┌──

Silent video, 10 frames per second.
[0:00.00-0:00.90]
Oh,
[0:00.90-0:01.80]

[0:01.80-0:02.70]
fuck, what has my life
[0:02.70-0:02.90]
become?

└──
┌──

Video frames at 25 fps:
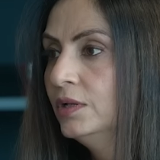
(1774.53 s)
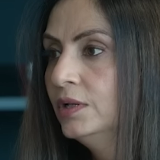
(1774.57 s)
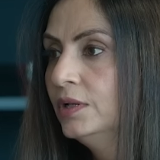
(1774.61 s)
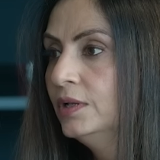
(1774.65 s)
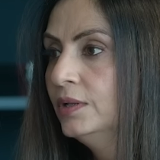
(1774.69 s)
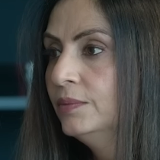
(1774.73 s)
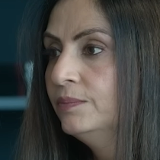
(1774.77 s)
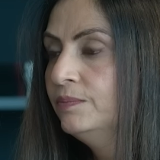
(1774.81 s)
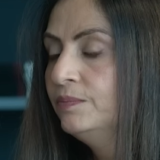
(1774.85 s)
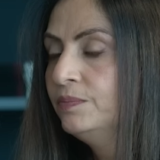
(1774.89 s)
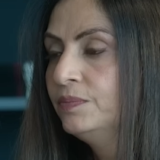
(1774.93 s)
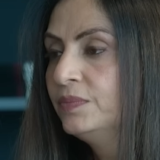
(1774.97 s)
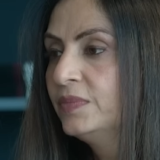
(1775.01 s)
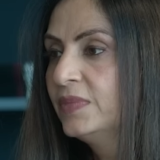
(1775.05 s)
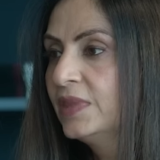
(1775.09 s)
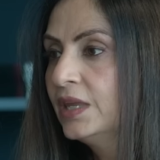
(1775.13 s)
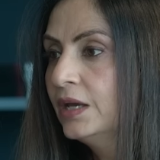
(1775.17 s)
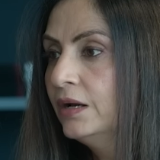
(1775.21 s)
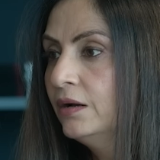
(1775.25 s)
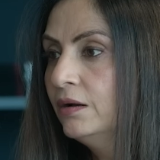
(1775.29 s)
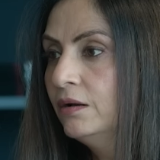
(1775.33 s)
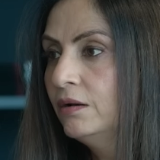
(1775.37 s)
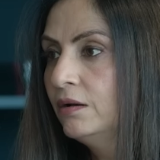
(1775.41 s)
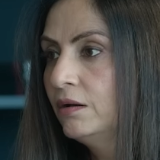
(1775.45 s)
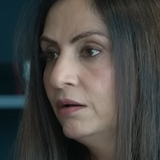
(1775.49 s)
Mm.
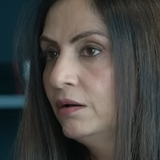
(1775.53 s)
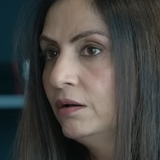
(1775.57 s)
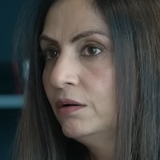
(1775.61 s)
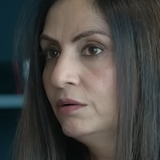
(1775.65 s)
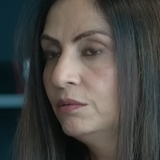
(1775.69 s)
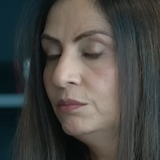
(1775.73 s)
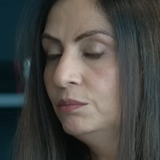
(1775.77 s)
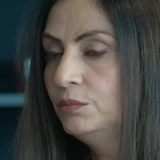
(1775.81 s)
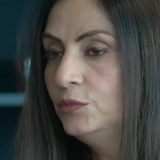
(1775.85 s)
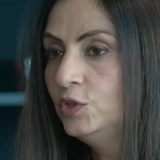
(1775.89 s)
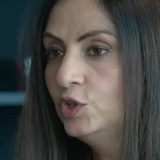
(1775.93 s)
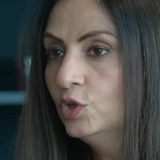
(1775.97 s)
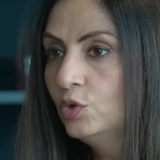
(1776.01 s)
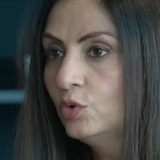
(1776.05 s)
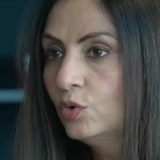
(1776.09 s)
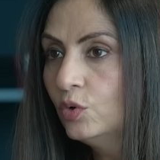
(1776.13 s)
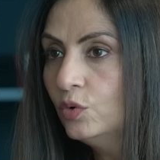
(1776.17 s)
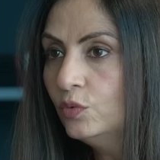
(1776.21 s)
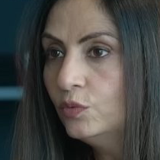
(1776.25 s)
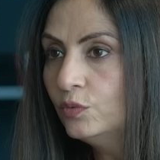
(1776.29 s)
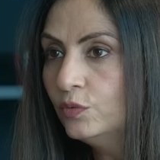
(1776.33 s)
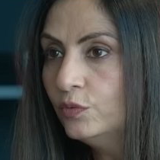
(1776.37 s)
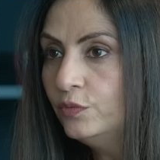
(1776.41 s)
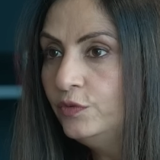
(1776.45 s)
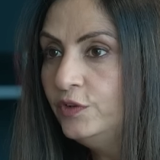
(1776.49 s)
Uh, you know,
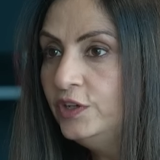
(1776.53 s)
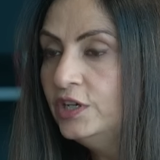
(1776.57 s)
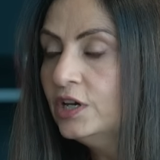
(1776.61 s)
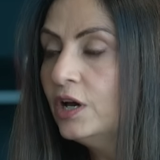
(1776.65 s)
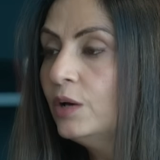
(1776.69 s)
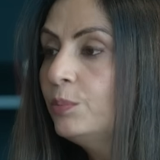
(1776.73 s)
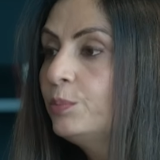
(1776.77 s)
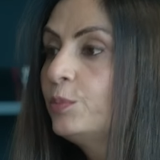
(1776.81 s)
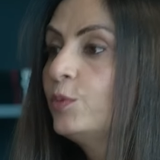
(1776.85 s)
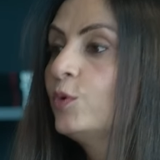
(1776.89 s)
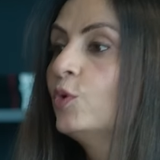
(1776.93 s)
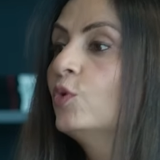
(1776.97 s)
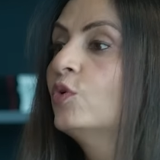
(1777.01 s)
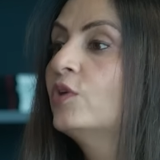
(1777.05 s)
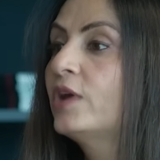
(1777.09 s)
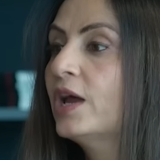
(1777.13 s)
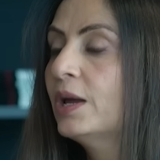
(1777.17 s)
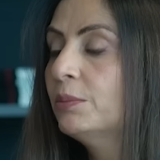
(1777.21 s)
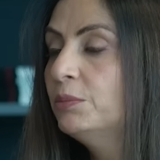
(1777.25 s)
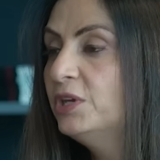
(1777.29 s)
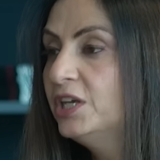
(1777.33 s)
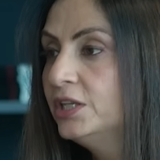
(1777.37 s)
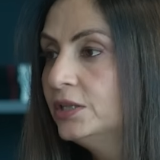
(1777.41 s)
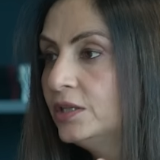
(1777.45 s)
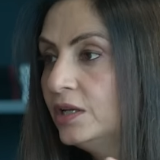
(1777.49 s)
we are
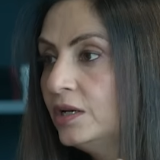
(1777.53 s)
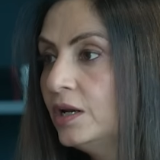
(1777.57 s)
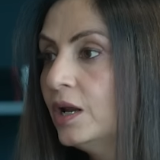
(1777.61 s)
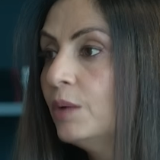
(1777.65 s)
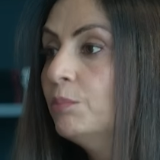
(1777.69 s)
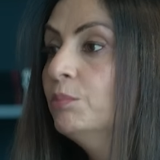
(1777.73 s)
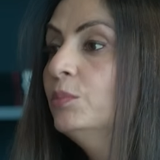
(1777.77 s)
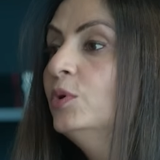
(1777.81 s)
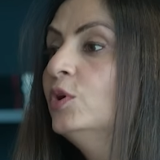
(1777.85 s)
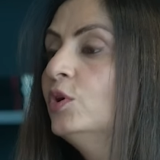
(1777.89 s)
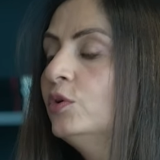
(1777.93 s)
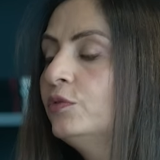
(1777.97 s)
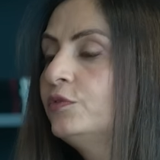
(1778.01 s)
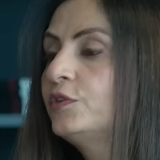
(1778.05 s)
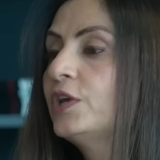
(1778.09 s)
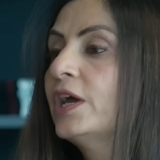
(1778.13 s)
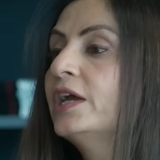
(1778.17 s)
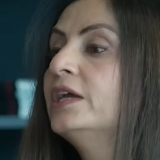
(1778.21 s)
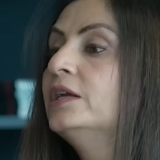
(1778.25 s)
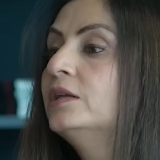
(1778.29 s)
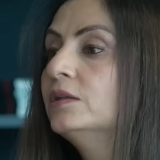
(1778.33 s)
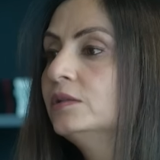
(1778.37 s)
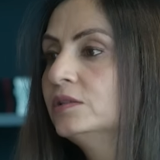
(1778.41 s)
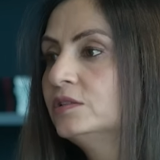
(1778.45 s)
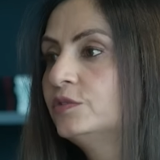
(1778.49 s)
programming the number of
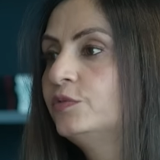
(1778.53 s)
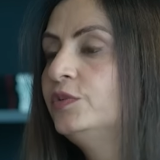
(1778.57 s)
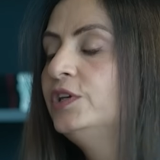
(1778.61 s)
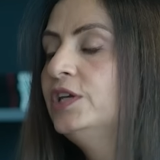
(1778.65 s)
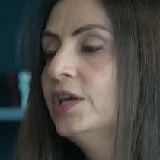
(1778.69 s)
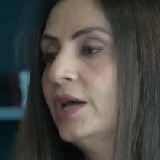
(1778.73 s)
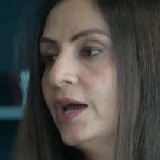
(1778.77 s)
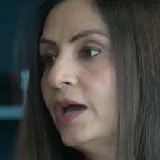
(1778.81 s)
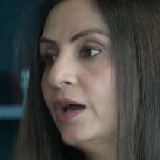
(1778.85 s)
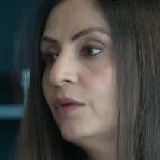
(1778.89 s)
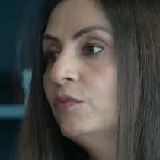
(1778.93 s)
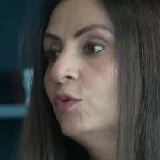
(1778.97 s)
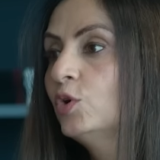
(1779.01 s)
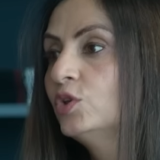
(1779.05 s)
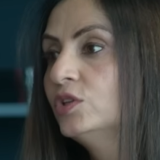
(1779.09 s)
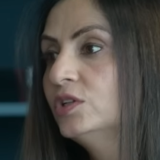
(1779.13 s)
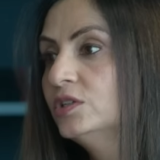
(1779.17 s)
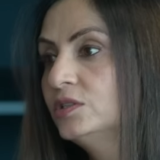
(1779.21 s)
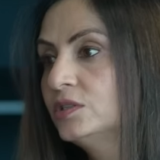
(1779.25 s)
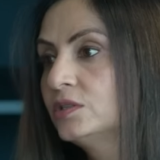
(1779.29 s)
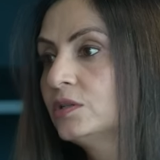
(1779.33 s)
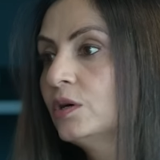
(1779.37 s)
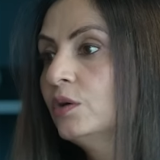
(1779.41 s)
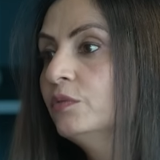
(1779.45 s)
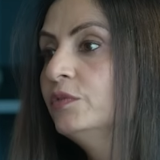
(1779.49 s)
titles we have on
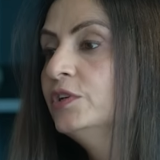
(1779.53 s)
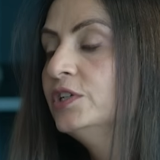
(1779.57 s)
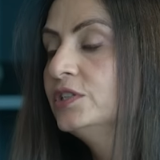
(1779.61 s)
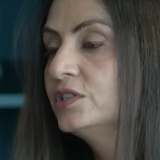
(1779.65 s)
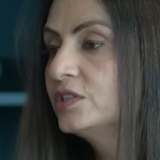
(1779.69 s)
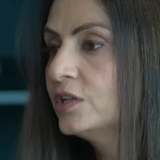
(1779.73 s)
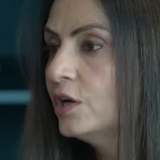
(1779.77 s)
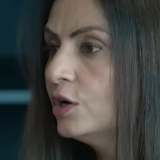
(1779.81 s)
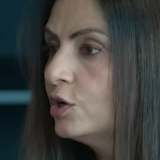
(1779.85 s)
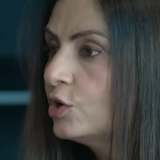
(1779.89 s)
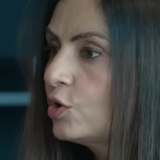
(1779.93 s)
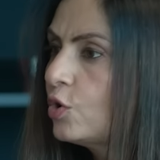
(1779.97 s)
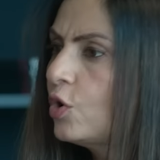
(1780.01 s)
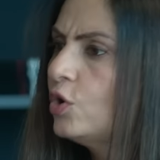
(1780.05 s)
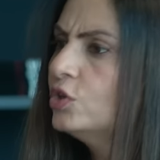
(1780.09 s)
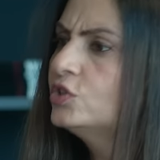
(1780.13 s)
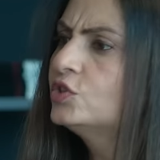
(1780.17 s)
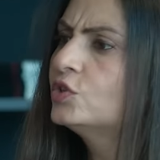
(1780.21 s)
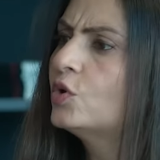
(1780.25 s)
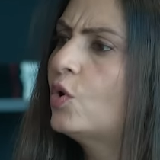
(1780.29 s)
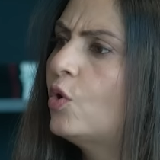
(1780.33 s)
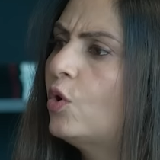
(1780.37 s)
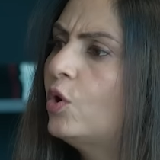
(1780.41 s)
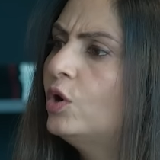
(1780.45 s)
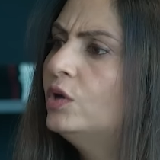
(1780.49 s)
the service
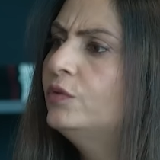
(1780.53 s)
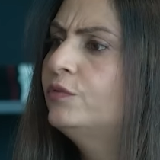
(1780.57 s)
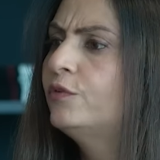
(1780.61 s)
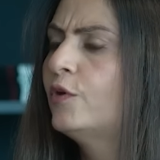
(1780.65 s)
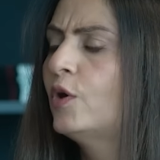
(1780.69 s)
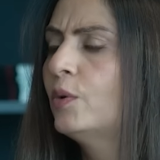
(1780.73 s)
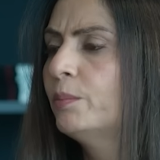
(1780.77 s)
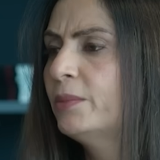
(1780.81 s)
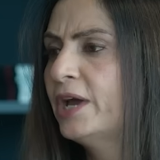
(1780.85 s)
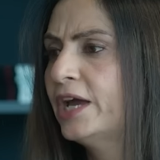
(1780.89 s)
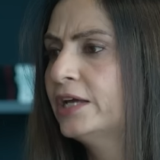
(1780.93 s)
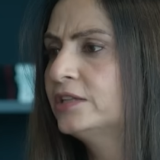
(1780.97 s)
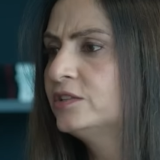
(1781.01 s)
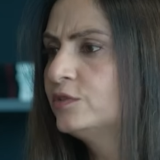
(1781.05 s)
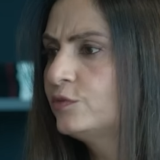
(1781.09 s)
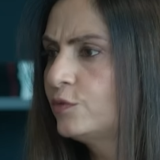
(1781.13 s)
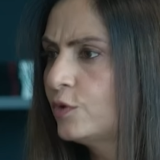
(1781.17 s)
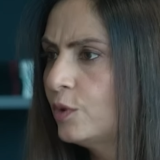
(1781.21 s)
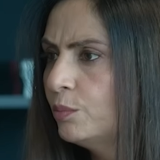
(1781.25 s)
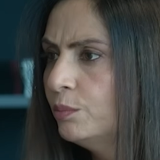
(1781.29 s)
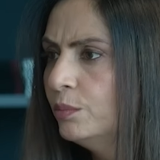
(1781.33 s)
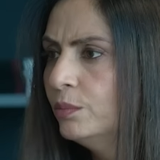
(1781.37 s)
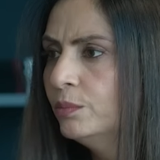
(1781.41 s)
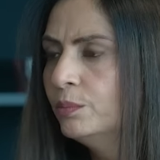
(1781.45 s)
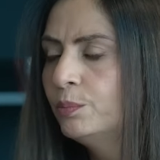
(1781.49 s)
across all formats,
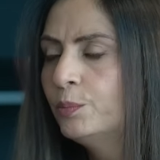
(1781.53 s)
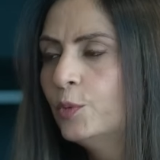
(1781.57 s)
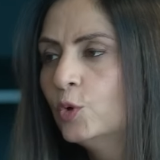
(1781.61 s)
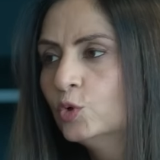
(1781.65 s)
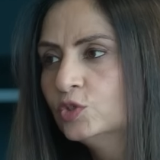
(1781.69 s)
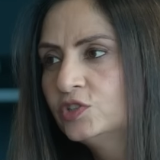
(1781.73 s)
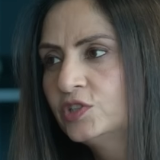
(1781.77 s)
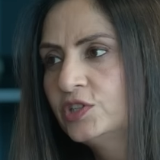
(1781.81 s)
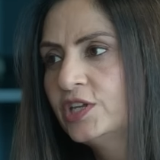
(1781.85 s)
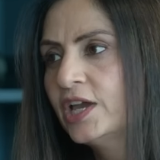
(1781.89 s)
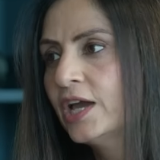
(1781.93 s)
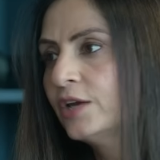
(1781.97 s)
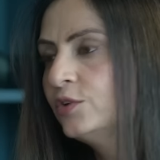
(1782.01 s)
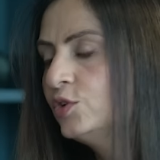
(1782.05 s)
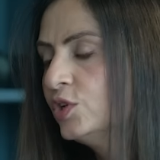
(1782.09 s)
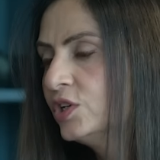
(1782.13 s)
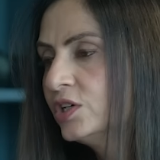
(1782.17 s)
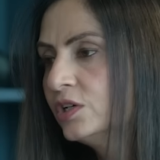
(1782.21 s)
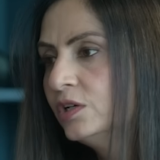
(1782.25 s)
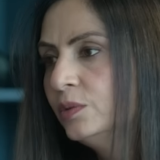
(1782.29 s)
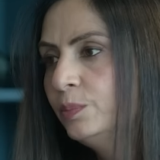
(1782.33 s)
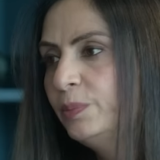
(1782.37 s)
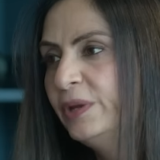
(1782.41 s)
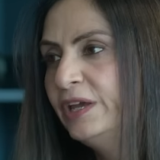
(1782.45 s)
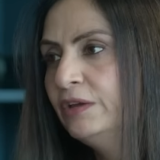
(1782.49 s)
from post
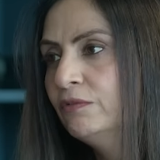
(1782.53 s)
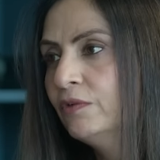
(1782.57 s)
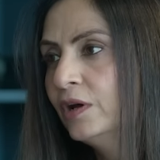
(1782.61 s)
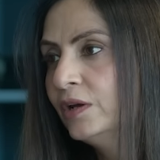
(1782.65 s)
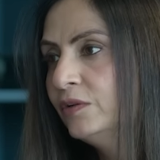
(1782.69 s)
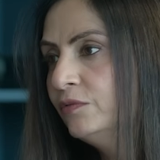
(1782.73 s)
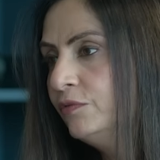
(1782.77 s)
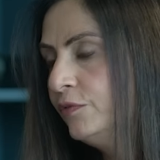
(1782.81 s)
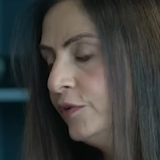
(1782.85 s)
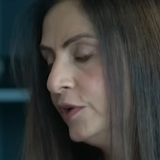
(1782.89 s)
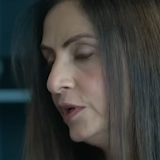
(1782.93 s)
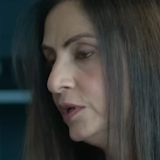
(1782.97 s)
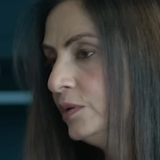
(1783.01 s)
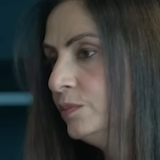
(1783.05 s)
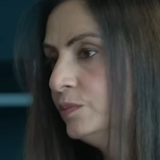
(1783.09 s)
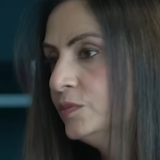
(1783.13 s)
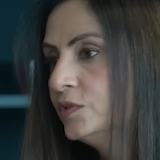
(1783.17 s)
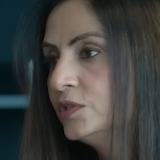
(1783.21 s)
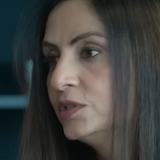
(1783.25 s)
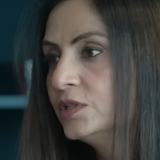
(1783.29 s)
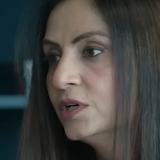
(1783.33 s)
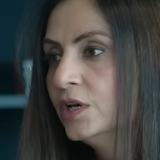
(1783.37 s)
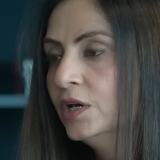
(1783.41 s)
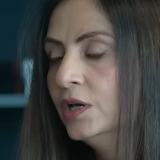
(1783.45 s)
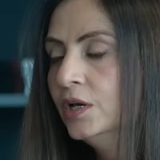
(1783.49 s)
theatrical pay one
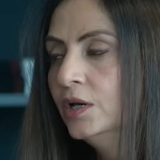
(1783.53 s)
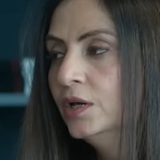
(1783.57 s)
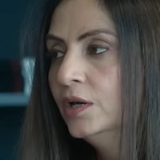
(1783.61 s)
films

└──
┌──

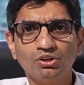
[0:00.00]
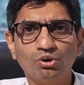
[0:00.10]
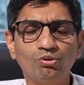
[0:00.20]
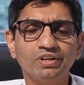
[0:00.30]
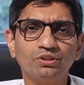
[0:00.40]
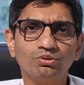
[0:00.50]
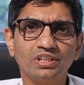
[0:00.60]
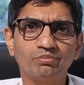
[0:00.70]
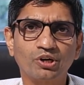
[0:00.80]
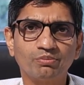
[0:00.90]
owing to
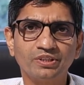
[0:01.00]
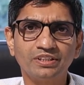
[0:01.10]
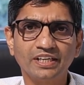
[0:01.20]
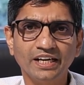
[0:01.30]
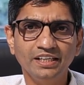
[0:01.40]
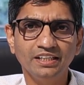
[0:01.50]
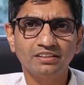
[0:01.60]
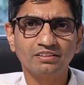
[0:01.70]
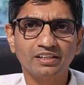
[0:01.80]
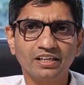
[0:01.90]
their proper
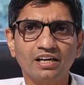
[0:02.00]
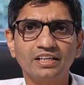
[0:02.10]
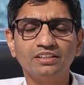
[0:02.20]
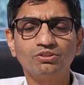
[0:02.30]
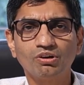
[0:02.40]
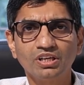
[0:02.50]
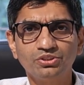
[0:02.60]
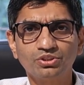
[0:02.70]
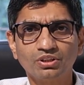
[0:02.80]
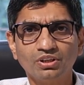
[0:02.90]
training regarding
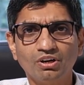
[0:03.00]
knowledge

└──

▶ _WORK INSTRUCTION_:
Since only the total is wanted, work out how many lines of the data above contain "frames" and state it alone.

▶ _RESULT OF THIS EXERCISE_:
2